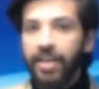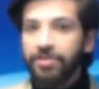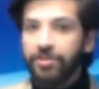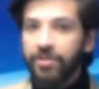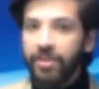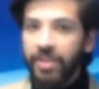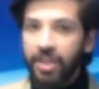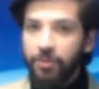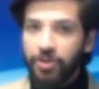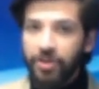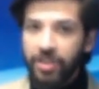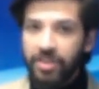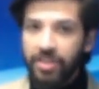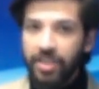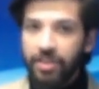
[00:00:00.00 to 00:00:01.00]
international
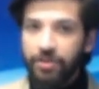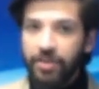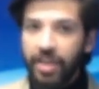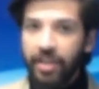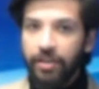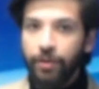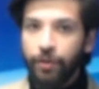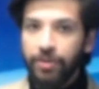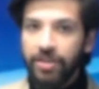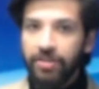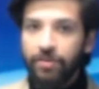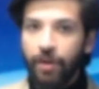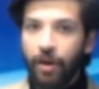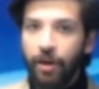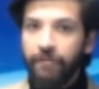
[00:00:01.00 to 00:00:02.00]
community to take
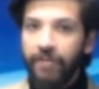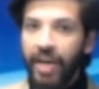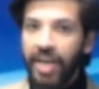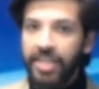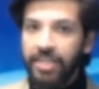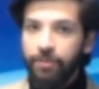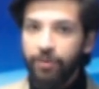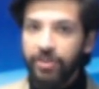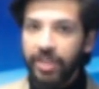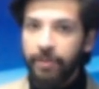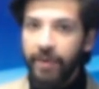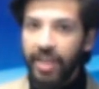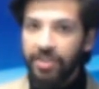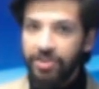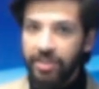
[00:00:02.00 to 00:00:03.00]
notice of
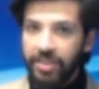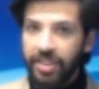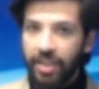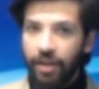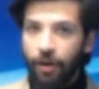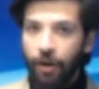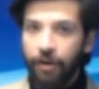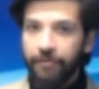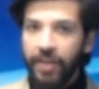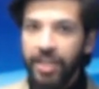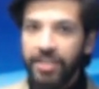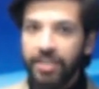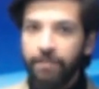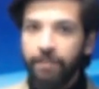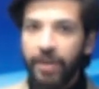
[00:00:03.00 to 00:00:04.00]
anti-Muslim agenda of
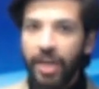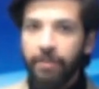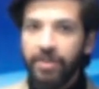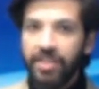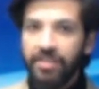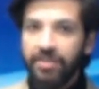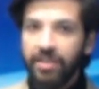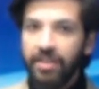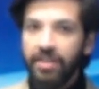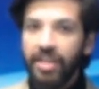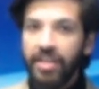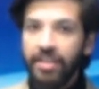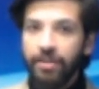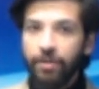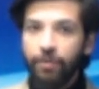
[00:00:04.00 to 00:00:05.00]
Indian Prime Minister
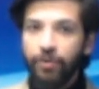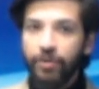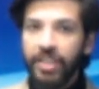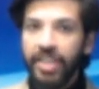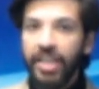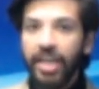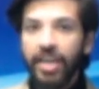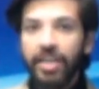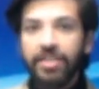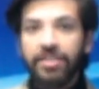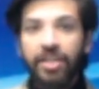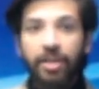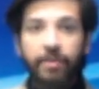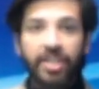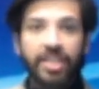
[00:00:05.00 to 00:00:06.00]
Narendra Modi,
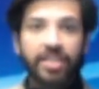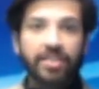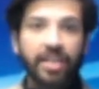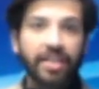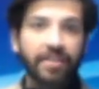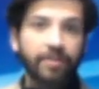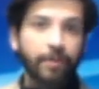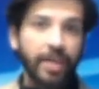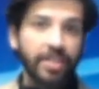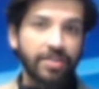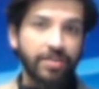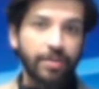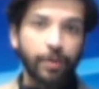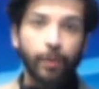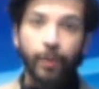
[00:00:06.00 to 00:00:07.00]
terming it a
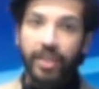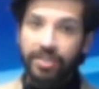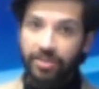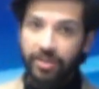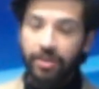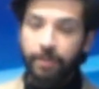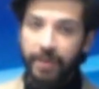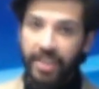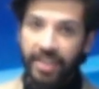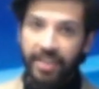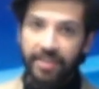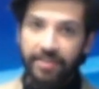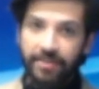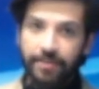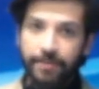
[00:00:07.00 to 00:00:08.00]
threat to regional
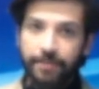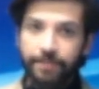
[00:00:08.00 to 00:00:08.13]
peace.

□ □ □ □

Required action -> An exact repetition of the listing is needed, with the pictures dropped.

Response ->
[00:00:00.00 to 00:00:01.00]
international
[00:00:01.00 to 00:00:02.00]
community to take
[00:00:02.00 to 00:00:03.00]
notice of
[00:00:03.00 to 00:00:04.00]
anti-Muslim agenda of
[00:00:04.00 to 00:00:05.00]
Indian Prime Minister
[00:00:05.00 to 00:00:06.00]
Narendra Modi,
[00:00:06.00 to 00:00:07.00]
terming it a
[00:00:07.00 to 00:00:08.00]
threat to regional
[00:00:08.00 to 00:00:08.13]
peace.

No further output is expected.